= Burkhard von Weisbriach =

German Roman Catholic cardinal and Prince-Archbishop of Salzburg

Burkhard von Weisbriach (1420/23–1466) was a German Roman Catholic cardinal and Prince-Archbishop of Salzburg from 1461 until his death.

==Biography==
He was probably born at Weißpriach Castle in the Salzburg Lungau region about 1420 or 1423, the son of Burkhard von Weisbriach the Elder and Anna of Liechtenstein-Kastelkorn. The Lords of Weißbriach had served as ministeriales and local administrators of the Salzburg archbishops for centuries. Burkhard enrolled in the University of Vienna in 1437, studying theology and law. After he completed his education, he traveled to Rome, where he became a protonotary apostolic.

He became a canon of Salzburg Cathedral in 1448 and its provost in 1452. Throughout the 1450s, he served as an envoy from the Habsburg emperor Frederick III and his brother Archduke Albert VI of Austria to the court of Pope Nicholas V in Rome. He repeatedly tried to alleviate the ongoing fratricidal conflict between the Habsburg rulers, though to no avail. In March 1459, the emperor sent him to Siena to congratulate Pope Pius II on his recent election to the papacy. In November, he intervened in the Council of Mantua. In the conflict of Cardinal Nicholas of Cusa, Prince-Bishop of Brixen with Archduke Siegmund of Austria-Tyrol, he likewise sided with the Habsburg dynasty.

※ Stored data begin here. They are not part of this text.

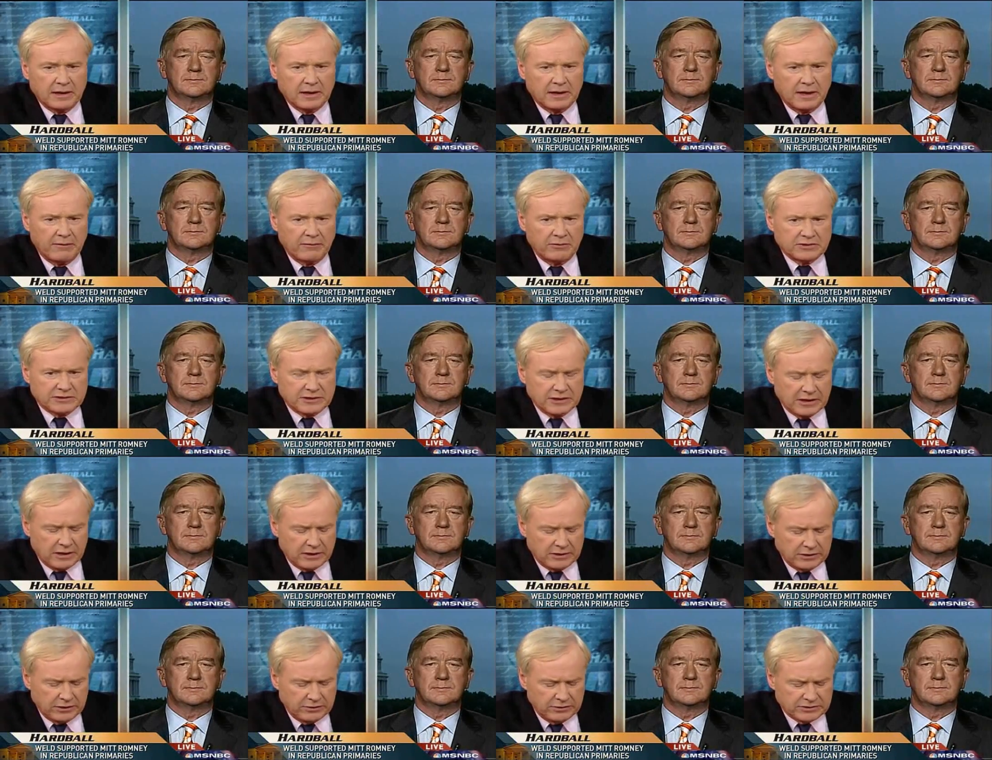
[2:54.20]
Speaker 1: it was uh,
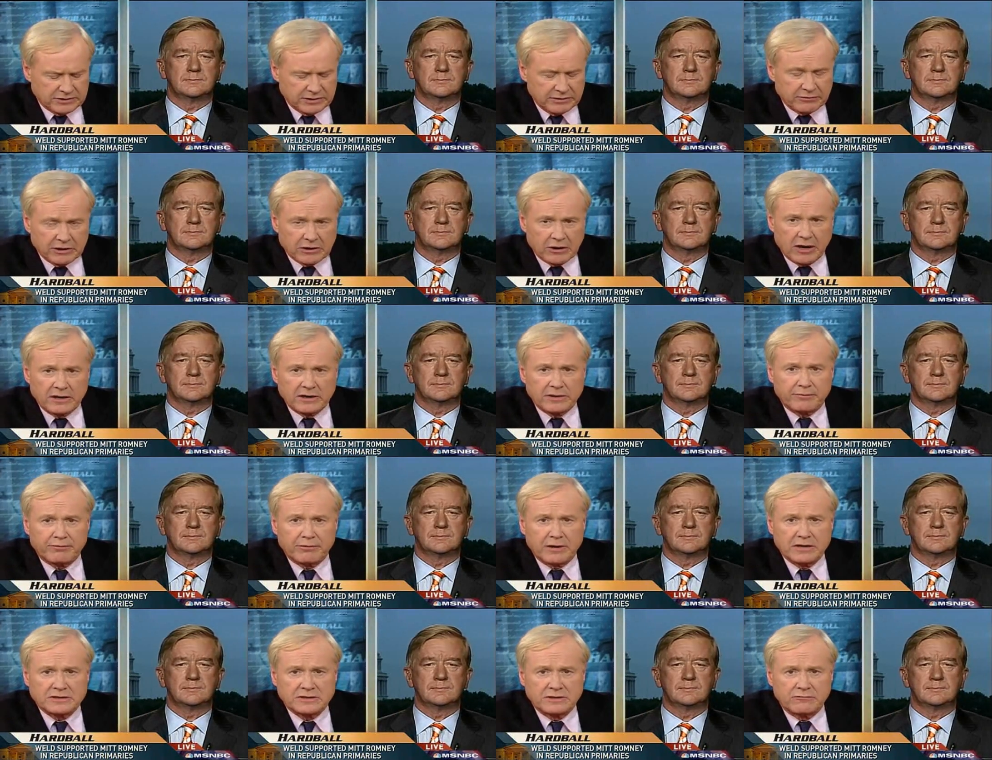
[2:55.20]
used in regard to
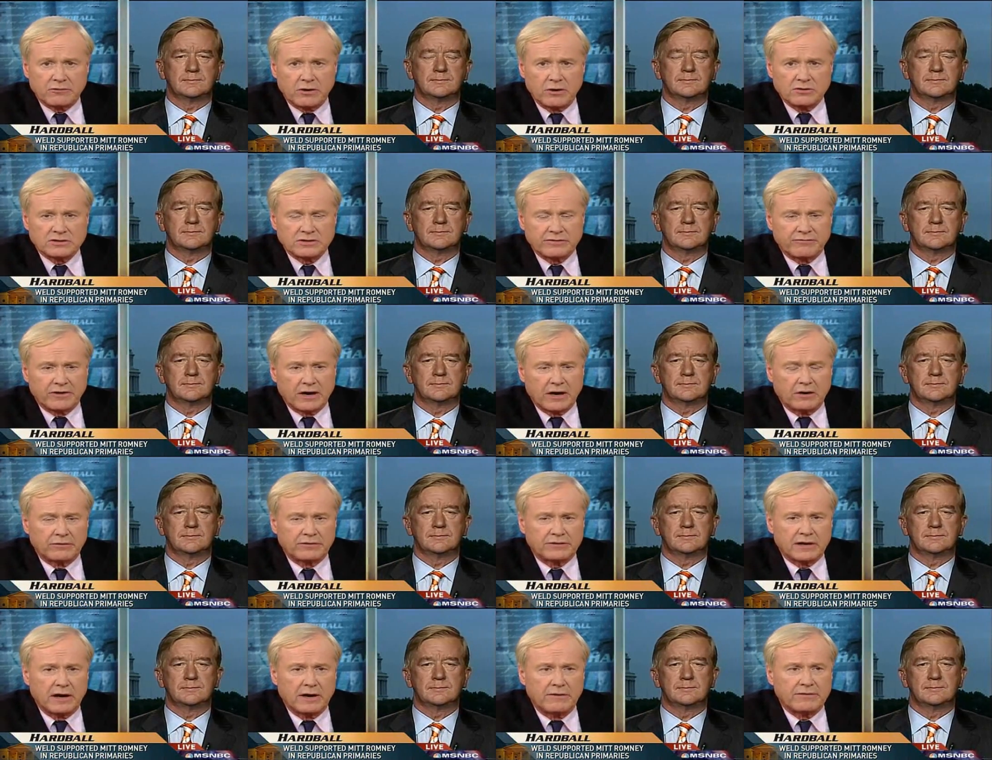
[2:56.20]
President
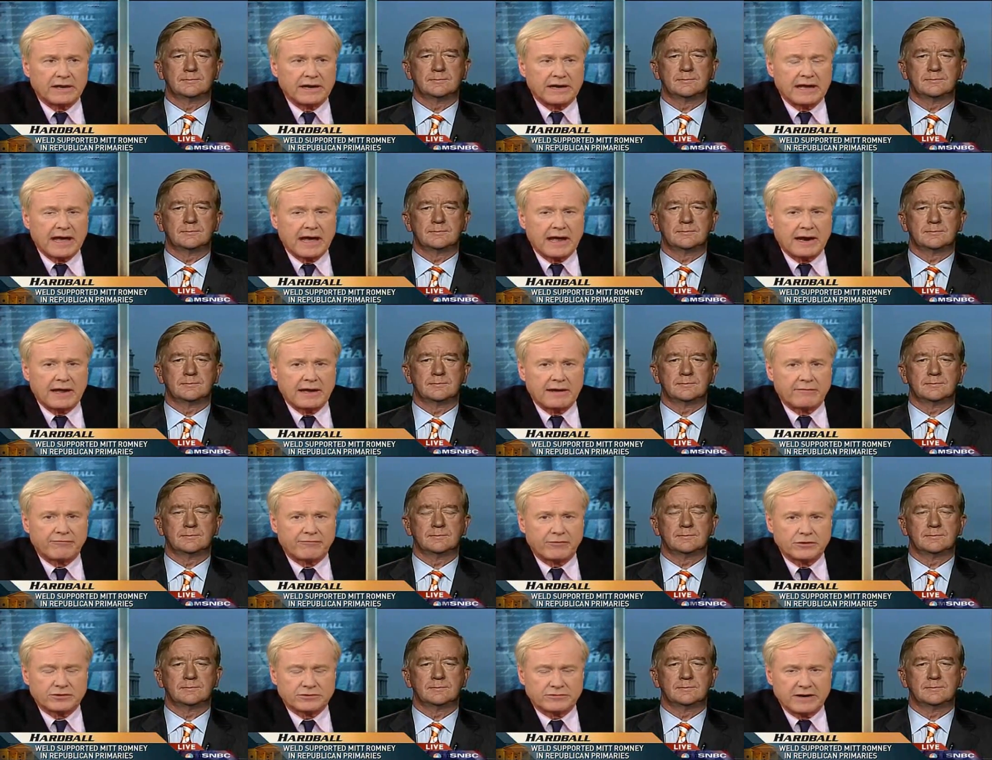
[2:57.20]
Roosevelt uh, that he had a, a
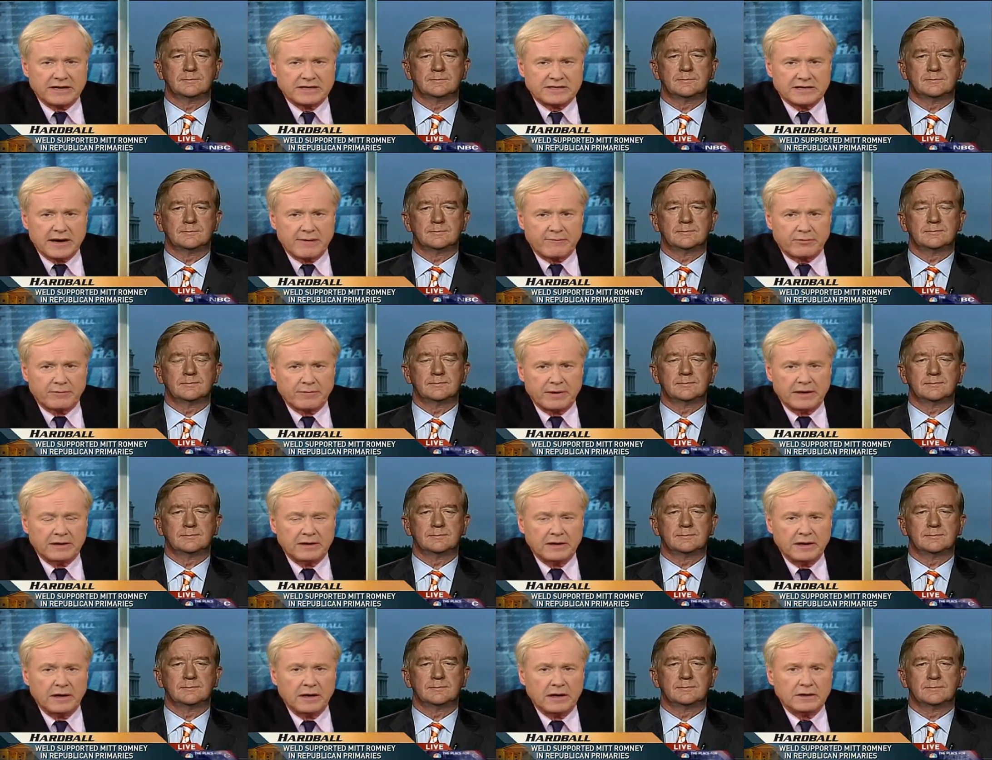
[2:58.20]
first-rate
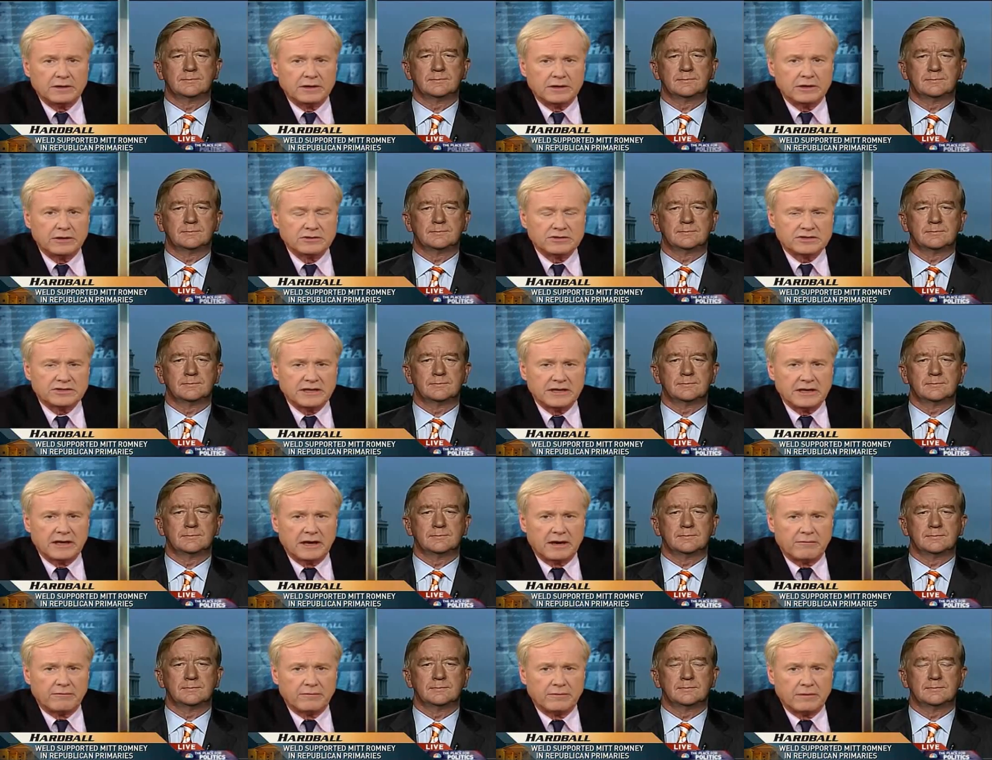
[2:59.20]
temperament. Do you see
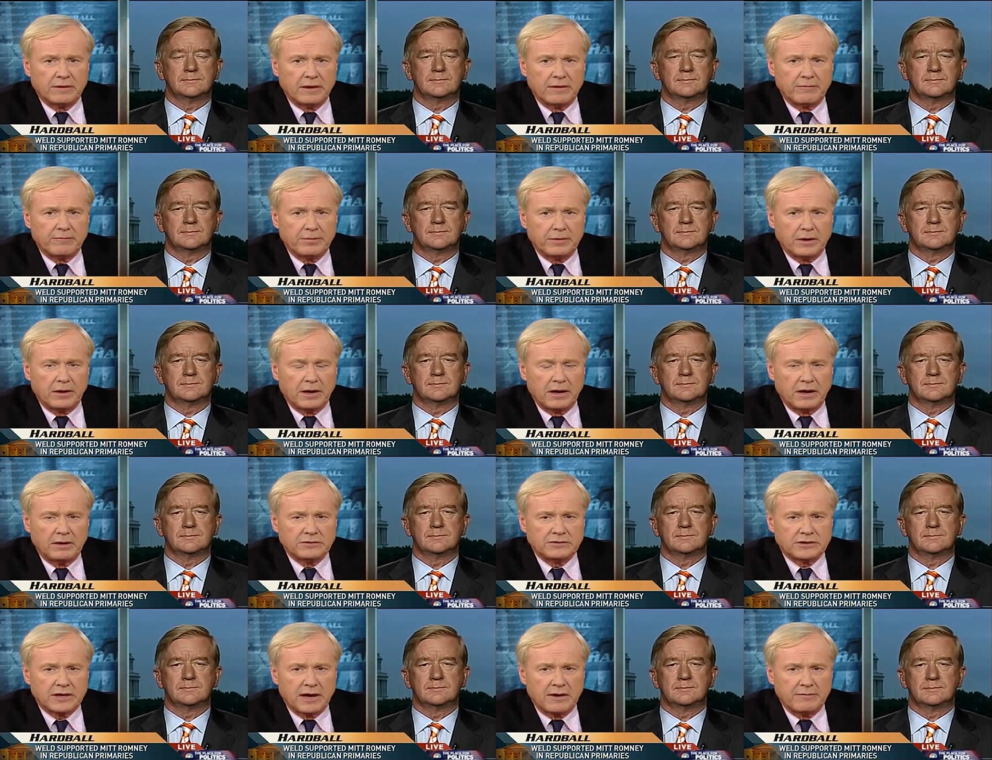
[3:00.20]
uh, uh,
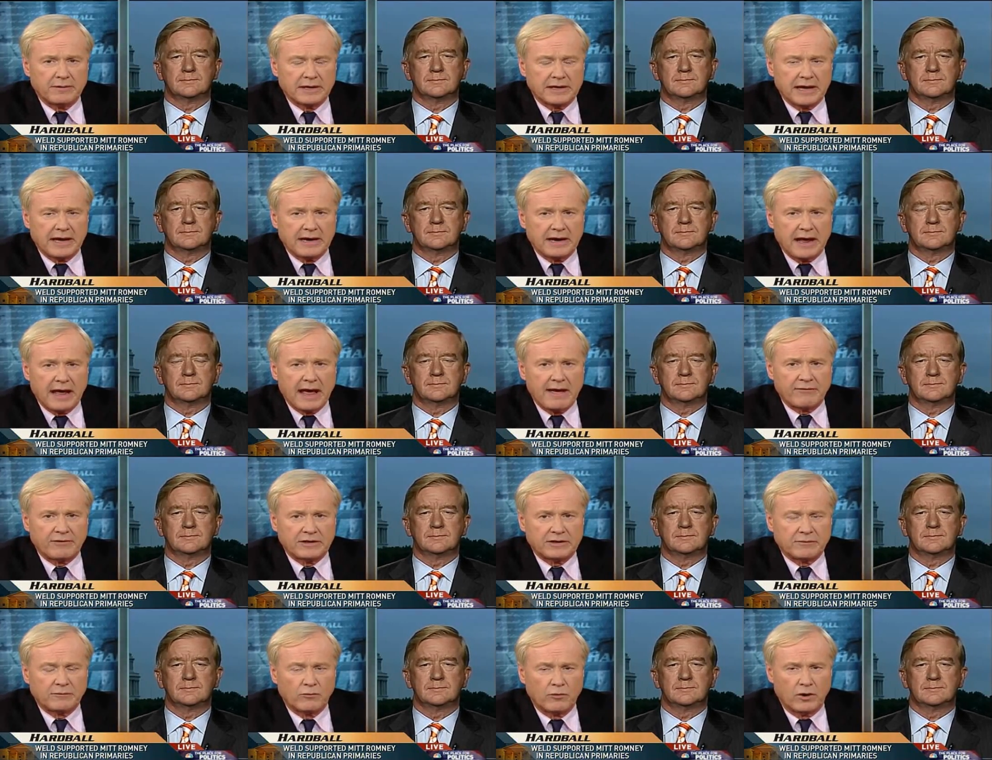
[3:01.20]
John McCain
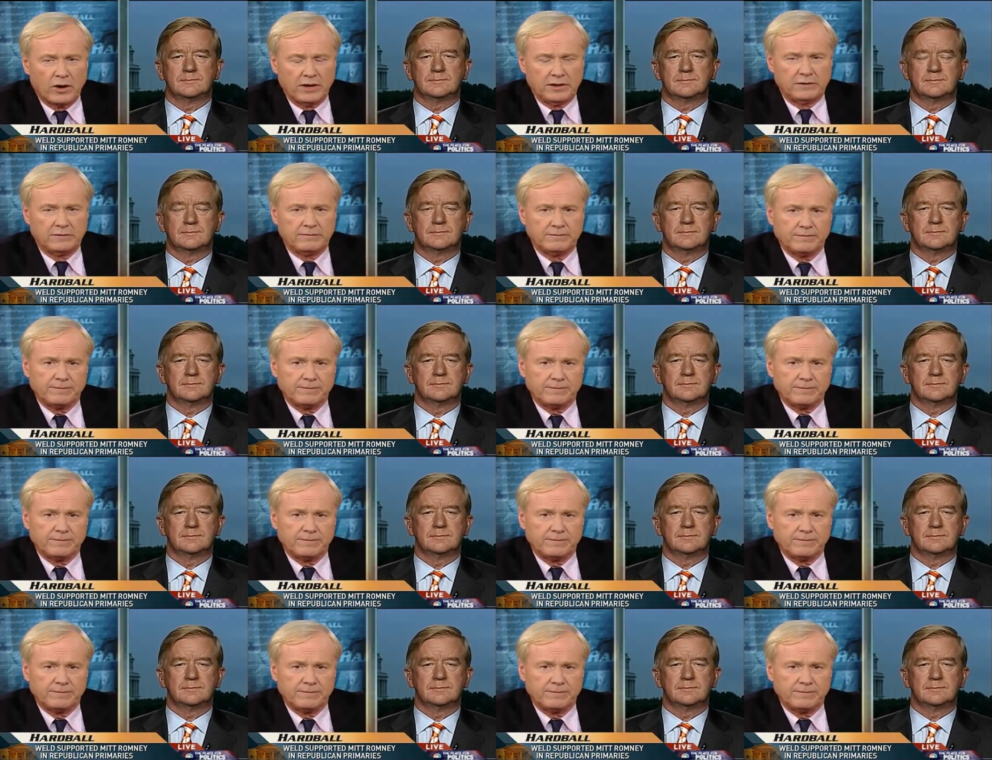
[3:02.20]
having one?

In the secret consistory celebrated in Siena on 5 March 1460, Pope Pius II made him a cardinal. His appointment as a cardinal was announced in the consistory held in Viterbo on 31 May 1462, and he received the titular church of Santi Nereo e Achilleo at that time. He did not participate in the papal conclave of 1464 that elected Pope Paul II.

On 16 November 1461, the cathedral chapter of Salzburg Cathedral unanimously selected him as the new Prince-Archbishop of Salzburg. Pope Pius II confirmed his election on 15 January 1462 and sent the pallium on 18 January 1462. Weisbriach took possession of the archbishopric on 23 January 1462. He was consecrated as a bishop by Ulrich II of Plankenfels, Bishop of Chiemsee, on 9 May 1462. Burkhard turned out to be a strong proponent of nepotism granting several governmental offices to his relatives. In the summer of 1462, he sparked a tax revolt in the Archbishopric after he had quadrupled rents in some areas. The violence was most pronounced in the Pongau, Pinzgau, and Brixental. The dispute was eventually settled through the mediation of Duke Louis IX of Bavaria.

The cardinal had Hohensalzburg Castle and the Salzburg town fortifications significantly enlarged. In 1465, he founded an Augustinian collegiate church in Mülln.

He died in Salzburg on 16 February 1466 and was buried in Salzburg Cathedral.